» **Instructions for the task**:
A word-for-word reproduction of the data below is needed, with no pictures in it.

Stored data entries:

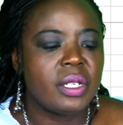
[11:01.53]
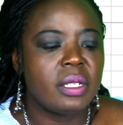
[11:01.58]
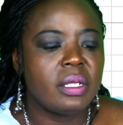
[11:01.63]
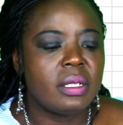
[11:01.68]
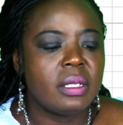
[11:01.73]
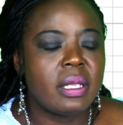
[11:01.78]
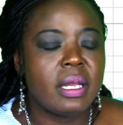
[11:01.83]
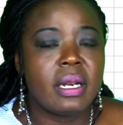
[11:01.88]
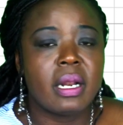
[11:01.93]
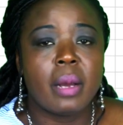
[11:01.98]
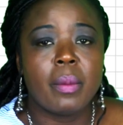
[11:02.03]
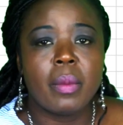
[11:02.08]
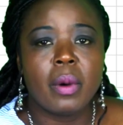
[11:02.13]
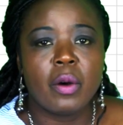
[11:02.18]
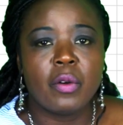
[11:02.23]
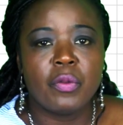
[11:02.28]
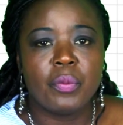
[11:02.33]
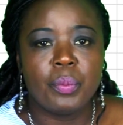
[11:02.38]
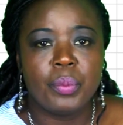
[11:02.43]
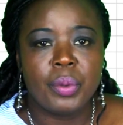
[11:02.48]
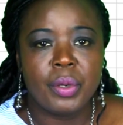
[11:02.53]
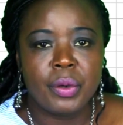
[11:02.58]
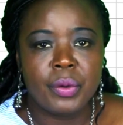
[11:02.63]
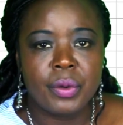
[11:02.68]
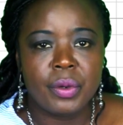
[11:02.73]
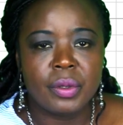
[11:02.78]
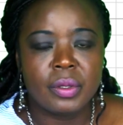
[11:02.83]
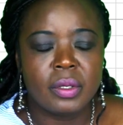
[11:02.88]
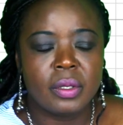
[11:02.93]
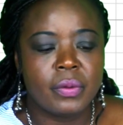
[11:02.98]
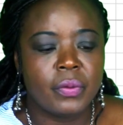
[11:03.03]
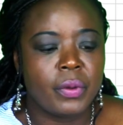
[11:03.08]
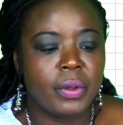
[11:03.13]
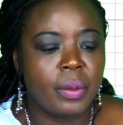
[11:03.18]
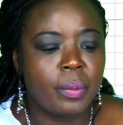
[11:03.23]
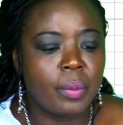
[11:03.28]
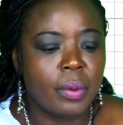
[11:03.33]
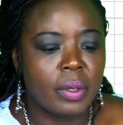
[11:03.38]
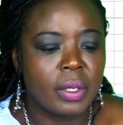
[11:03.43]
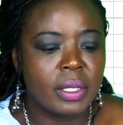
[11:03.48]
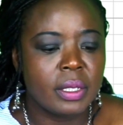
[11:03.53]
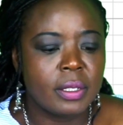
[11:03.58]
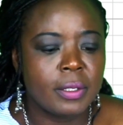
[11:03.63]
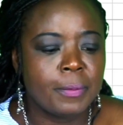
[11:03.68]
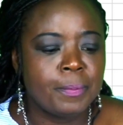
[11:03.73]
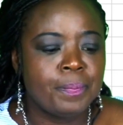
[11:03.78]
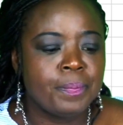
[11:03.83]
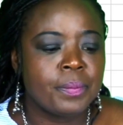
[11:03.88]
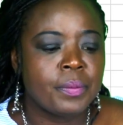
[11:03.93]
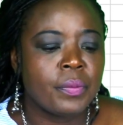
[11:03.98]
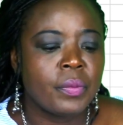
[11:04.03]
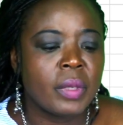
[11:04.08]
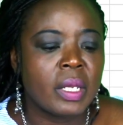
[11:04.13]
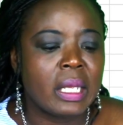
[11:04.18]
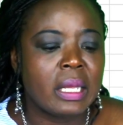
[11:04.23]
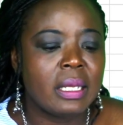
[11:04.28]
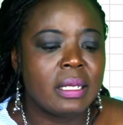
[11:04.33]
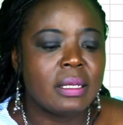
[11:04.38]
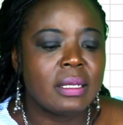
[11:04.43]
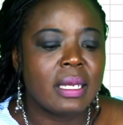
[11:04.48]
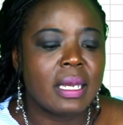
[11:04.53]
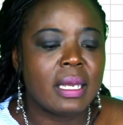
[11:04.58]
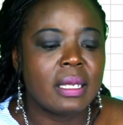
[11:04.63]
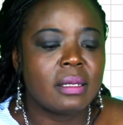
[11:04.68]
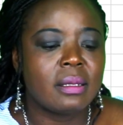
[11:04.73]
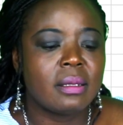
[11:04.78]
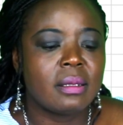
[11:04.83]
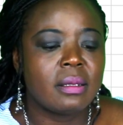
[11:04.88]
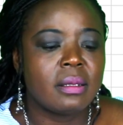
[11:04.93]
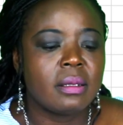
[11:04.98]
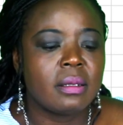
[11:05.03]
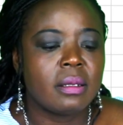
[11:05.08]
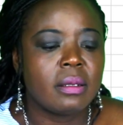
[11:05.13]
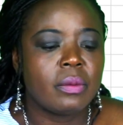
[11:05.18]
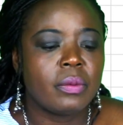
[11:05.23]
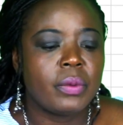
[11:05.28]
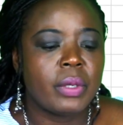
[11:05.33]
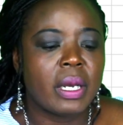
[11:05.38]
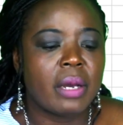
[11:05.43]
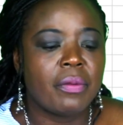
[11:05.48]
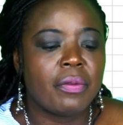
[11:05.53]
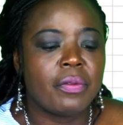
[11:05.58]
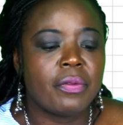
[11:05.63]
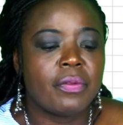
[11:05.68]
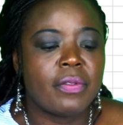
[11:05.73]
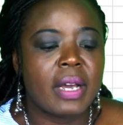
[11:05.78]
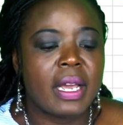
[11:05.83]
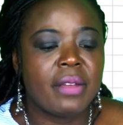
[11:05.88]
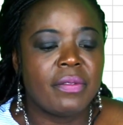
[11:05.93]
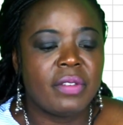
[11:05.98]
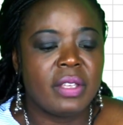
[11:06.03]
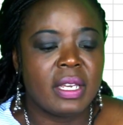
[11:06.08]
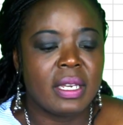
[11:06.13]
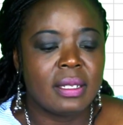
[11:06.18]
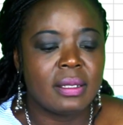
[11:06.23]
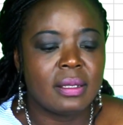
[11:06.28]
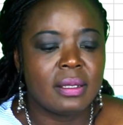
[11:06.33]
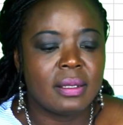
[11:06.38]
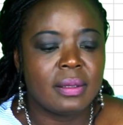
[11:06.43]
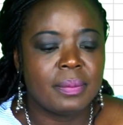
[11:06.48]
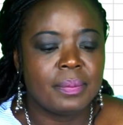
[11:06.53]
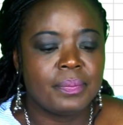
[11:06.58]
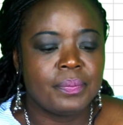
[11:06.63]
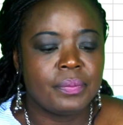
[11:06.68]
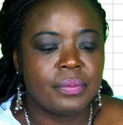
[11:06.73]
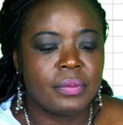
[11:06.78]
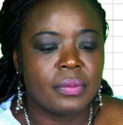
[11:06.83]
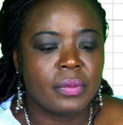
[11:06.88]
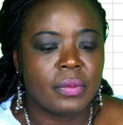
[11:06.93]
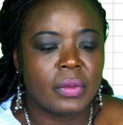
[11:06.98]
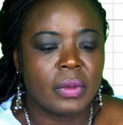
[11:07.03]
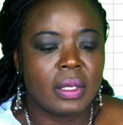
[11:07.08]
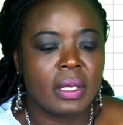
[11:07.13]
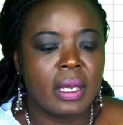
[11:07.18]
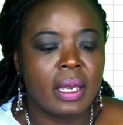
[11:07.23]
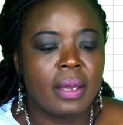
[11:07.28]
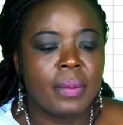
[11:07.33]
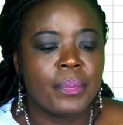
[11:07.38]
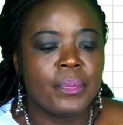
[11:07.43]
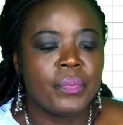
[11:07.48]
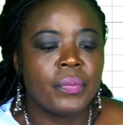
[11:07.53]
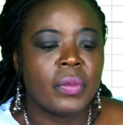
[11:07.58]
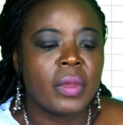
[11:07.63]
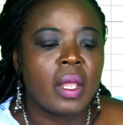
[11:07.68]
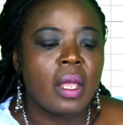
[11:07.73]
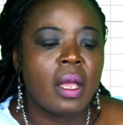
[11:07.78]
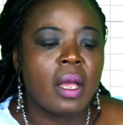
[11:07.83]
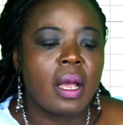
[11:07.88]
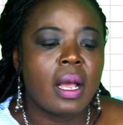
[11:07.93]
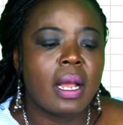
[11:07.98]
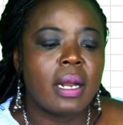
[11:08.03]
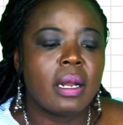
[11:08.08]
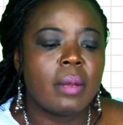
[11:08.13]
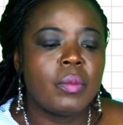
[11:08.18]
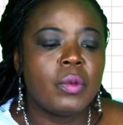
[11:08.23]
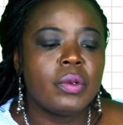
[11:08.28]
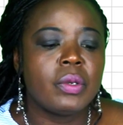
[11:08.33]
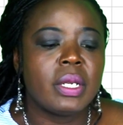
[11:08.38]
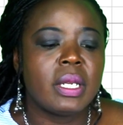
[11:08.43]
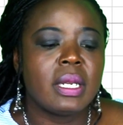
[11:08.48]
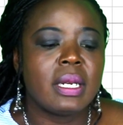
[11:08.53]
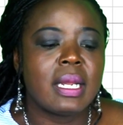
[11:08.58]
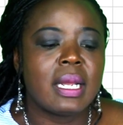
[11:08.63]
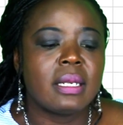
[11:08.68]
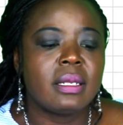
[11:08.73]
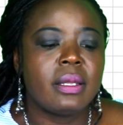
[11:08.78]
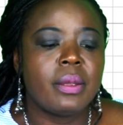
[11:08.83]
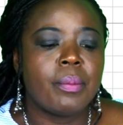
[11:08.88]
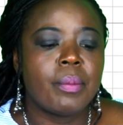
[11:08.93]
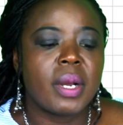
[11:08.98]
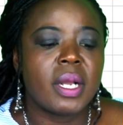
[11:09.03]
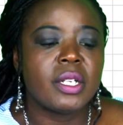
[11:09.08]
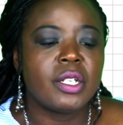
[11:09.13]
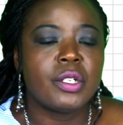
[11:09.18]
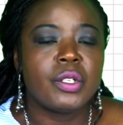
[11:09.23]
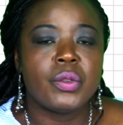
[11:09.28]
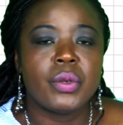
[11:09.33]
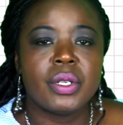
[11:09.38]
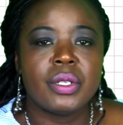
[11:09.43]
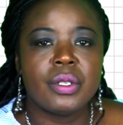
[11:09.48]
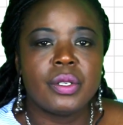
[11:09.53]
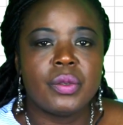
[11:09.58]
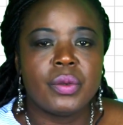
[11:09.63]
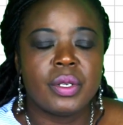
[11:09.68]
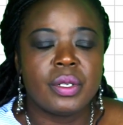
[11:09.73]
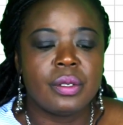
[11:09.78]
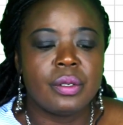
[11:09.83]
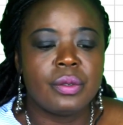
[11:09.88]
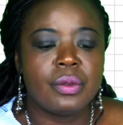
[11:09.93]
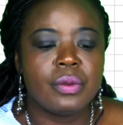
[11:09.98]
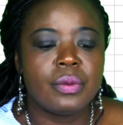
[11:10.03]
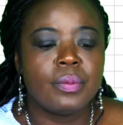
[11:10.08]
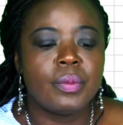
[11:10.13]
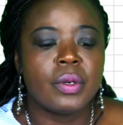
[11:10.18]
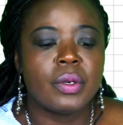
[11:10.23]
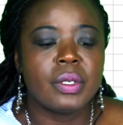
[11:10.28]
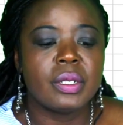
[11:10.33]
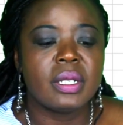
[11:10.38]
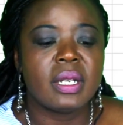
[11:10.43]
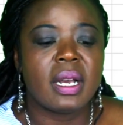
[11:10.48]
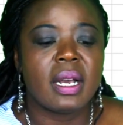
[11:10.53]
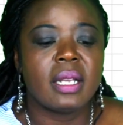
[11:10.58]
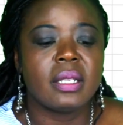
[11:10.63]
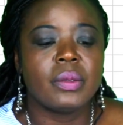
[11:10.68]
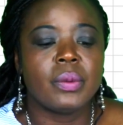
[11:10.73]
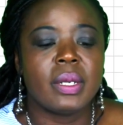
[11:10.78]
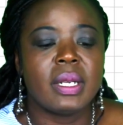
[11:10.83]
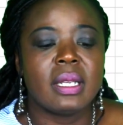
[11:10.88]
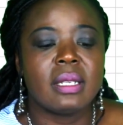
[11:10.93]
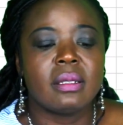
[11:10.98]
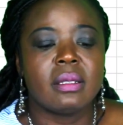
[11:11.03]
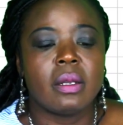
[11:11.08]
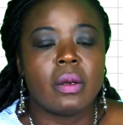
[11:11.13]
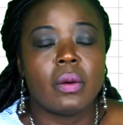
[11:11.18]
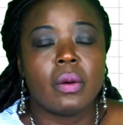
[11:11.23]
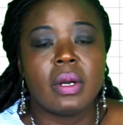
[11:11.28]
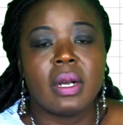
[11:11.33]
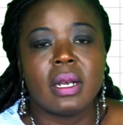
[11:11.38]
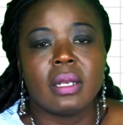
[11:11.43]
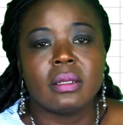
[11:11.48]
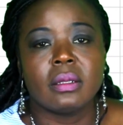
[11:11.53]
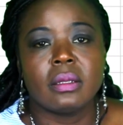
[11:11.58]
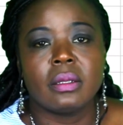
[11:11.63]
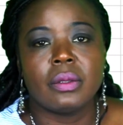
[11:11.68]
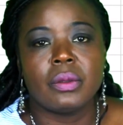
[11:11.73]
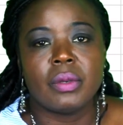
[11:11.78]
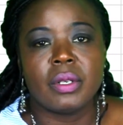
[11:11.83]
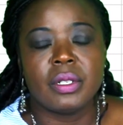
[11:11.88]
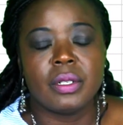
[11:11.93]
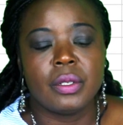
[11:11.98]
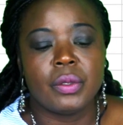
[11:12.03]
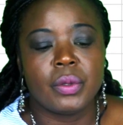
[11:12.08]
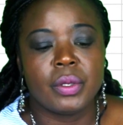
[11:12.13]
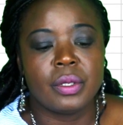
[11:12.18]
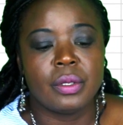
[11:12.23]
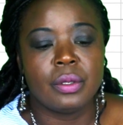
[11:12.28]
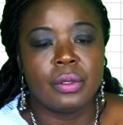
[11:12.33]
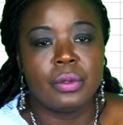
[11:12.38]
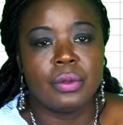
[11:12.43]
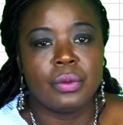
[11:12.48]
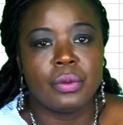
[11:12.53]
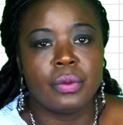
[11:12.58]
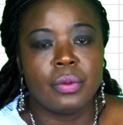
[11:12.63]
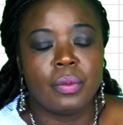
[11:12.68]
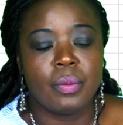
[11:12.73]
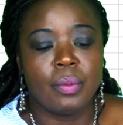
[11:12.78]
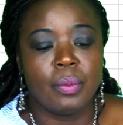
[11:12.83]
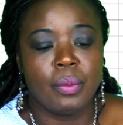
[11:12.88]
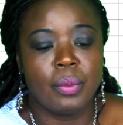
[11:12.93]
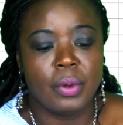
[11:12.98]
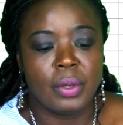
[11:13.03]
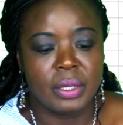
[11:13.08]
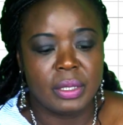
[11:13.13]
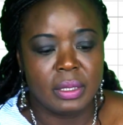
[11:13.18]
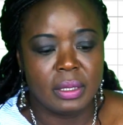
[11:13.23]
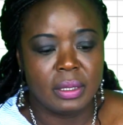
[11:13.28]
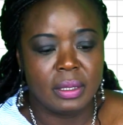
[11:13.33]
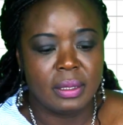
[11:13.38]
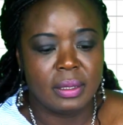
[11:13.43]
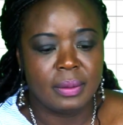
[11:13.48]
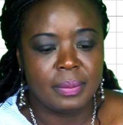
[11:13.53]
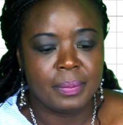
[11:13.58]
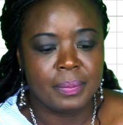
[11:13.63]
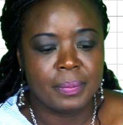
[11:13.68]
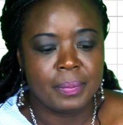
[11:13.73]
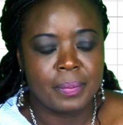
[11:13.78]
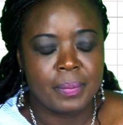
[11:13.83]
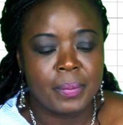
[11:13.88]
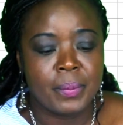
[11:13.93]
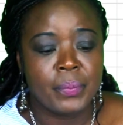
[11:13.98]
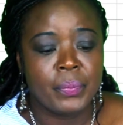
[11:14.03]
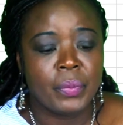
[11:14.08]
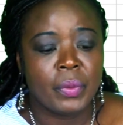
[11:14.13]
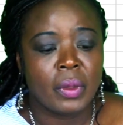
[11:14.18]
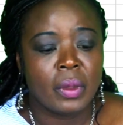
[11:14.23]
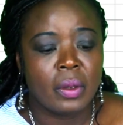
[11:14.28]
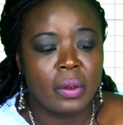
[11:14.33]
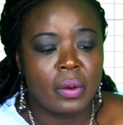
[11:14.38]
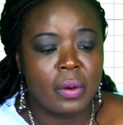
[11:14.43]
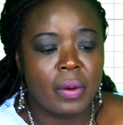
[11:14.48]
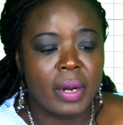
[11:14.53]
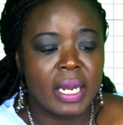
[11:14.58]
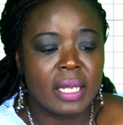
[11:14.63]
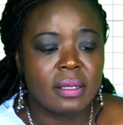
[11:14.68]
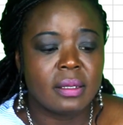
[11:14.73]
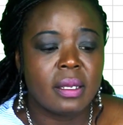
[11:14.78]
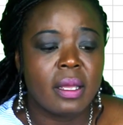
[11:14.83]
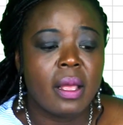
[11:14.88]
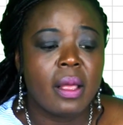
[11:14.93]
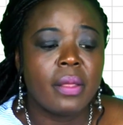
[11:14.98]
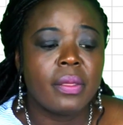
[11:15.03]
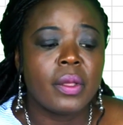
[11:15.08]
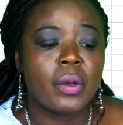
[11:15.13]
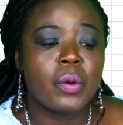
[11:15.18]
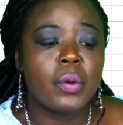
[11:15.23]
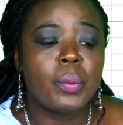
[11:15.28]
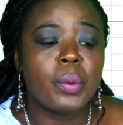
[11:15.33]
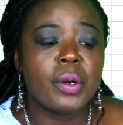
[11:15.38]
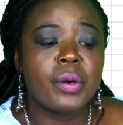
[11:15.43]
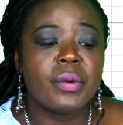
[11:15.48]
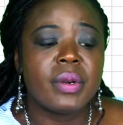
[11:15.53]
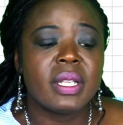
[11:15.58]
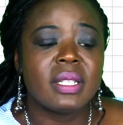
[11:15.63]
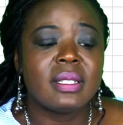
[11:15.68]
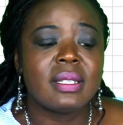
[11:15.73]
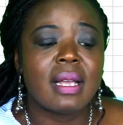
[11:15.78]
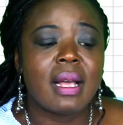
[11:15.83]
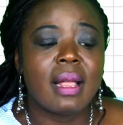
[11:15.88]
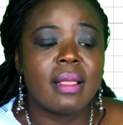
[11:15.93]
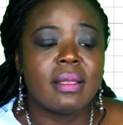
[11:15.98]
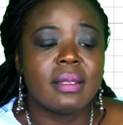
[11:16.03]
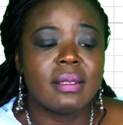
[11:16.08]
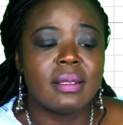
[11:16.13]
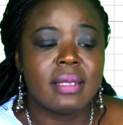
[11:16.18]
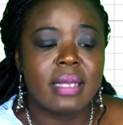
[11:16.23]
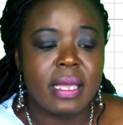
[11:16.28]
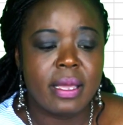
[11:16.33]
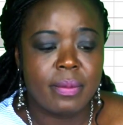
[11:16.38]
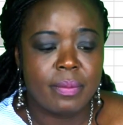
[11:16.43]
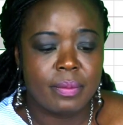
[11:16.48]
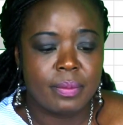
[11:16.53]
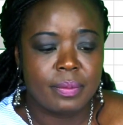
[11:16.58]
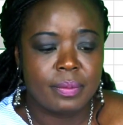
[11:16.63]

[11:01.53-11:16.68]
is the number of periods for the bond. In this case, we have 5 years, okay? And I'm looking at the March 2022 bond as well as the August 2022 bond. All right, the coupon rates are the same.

» **Result of this exercise**:
[11:01.53]
[11:01.58]
[11:01.63]
[11:01.68]
[11:01.73]
[11:01.78]
[11:01.83]
[11:01.88]
[11:01.93]
[11:01.98]
[11:02.03]
[11:02.08]
[11:02.13]
[11:02.18]
[11:02.23]
[11:02.28]
[11:02.33]
[11:02.38]
[11:02.43]
[11:02.48]
[11:02.53]
[11:02.58]
[11:02.63]
[11:02.68]
[11:02.73]
[11:02.78]
[11:02.83]
[11:02.88]
[11:02.93]
[11:02.98]
[11:03.03]
[11:03.08]
[11:03.13]
[11:03.18]
[11:03.23]
[11:03.28]
[11:03.33]
[11:03.38]
[11:03.43]
[11:03.48]
[11:03.53]
[11:03.58]
[11:03.63]
[11:03.68]
[11:03.73]
[11:03.78]
[11:03.83]
[11:03.88]
[11:03.93]
[11:03.98]
[11:04.03]
[11:04.08]
[11:04.13]
[11:04.18]
[11:04.23]
[11:04.28]
[11:04.33]
[11:04.38]
[11:04.43]
[11:04.48]
[11:04.53]
[11:04.58]
[11:04.63]
[11:04.68]
[11:04.73]
[11:04.78]
[11:04.83]
[11:04.88]
[11:04.93]
[11:04.98]
[11:05.03]
[11:05.08]
[11:05.13]
[11:05.18]
[11:05.23]
[11:05.28]
[11:05.33]
[11:05.38]
[11:05.43]
[11:05.48]
[11:05.53]
[11:05.58]
[11:05.63]
[11:05.68]
[11:05.73]
[11:05.78]
[11:05.83]
[11:05.88]
[11:05.93]
[11:05.98]
[11:06.03]
[11:06.08]
[11:06.13]
[11:06.18]
[11:06.23]
[11:06.28]
[11:06.33]
[11:06.38]
[11:06.43]
[11:06.48]
[11:06.53]
[11:06.58]
[11:06.63]
[11:06.68]
[11:06.73]
[11:06.78]
[11:06.83]
[11:06.88]
[11:06.93]
[11:06.98]
[11:07.03]
[11:07.08]
[11:07.13]
[11:07.18]
[11:07.23]
[11:07.28]
[11:07.33]
[11:07.38]
[11:07.43]
[11:07.48]
[11:07.53]
[11:07.58]
[11:07.63]
[11:07.68]
[11:07.73]
[11:07.78]
[11:07.83]
[11:07.88]
[11:07.93]
[11:07.98]
[11:08.03]
[11:08.08]
[11:08.13]
[11:08.18]
[11:08.23]
[11:08.28]
[11:08.33]
[11:08.38]
[11:08.43]
[11:08.48]
[11:08.53]
[11:08.58]
[11:08.63]
[11:08.68]
[11:08.73]
[11:08.78]
[11:08.83]
[11:08.88]
[11:08.93]
[11:08.98]
[11:09.03]
[11:09.08]
[11:09.13]
[11:09.18]
[11:09.23]
[11:09.28]
[11:09.33]
[11:09.38]
[11:09.43]
[11:09.48]
[11:09.53]
[11:09.58]
[11:09.63]
[11:09.68]
[11:09.73]
[11:09.78]
[11:09.83]
[11:09.88]
[11:09.93]
[11:09.98]
[11:10.03]
[11:10.08]
[11:10.13]
[11:10.18]
[11:10.23]
[11:10.28]
[11:10.33]
[11:10.38]
[11:10.43]
[11:10.48]
[11:10.53]
[11:10.58]
[11:10.63]
[11:10.68]
[11:10.73]
[11:10.78]
[11:10.83]
[11:10.88]
[11:10.93]
[11:10.98]
[11:11.03]
[11:11.08]
[11:11.13]
[11:11.18]
[11:11.23]
[11:11.28]
[11:11.33]
[11:11.38]
[11:11.43]
[11:11.48]
[11:11.53]
[11:11.58]
[11:11.63]
[11:11.68]
[11:11.73]
[11:11.78]
[11:11.83]
[11:11.88]
[11:11.93]
[11:11.98]
[11:12.03]
[11:12.08]
[11:12.13]
[11:12.18]
[11:12.23]
[11:12.28]
[11:12.33]
[11:12.38]
[11:12.43]
[11:12.48]
[11:12.53]
[11:12.58]
[11:12.63]
[11:12.68]
[11:12.73]
[11:12.78]
[11:12.83]
[11:12.88]
[11:12.93]
[11:12.98]
[11:13.03]
[11:13.08]
[11:13.13]
[11:13.18]
[11:13.23]
[11:13.28]
[11:13.33]
[11:13.38]
[11:13.43]
[11:13.48]
[11:13.53]
[11:13.58]
[11:13.63]
[11:13.68]
[11:13.73]
[11:13.78]
[11:13.83]
[11:13.88]
[11:13.93]
[11:13.98]
[11:14.03]
[11:14.08]
[11:14.13]
[11:14.18]
[11:14.23]
[11:14.28]
[11:14.33]
[11:14.38]
[11:14.43]
[11:14.48]
[11:14.53]
[11:14.58]
[11:14.63]
[11:14.68]
[11:14.73]
[11:14.78]
[11:14.83]
[11:14.88]
[11:14.93]
[11:14.98]
[11:15.03]
[11:15.08]
[11:15.13]
[11:15.18]
[11:15.23]
[11:15.28]
[11:15.33]
[11:15.38]
[11:15.43]
[11:15.48]
[11:15.53]
[11:15.58]
[11:15.63]
[11:15.68]
[11:15.73]
[11:15.78]
[11:15.83]
[11:15.88]
[11:15.93]
[11:15.98]
[11:16.03]
[11:16.08]
[11:16.13]
[11:16.18]
[11:16.23]
[11:16.28]
[11:16.33]
[11:16.38]
[11:16.43]
[11:16.48]
[11:16.53]
[11:16.58]
[11:16.63]

[11:01.53-11:16.68]
is the number of periods for the bond. In this case, we have 5 years, okay? And I'm looking at the March 2022 bond as well as the August 2022 bond. All right, the coupon rates are the same.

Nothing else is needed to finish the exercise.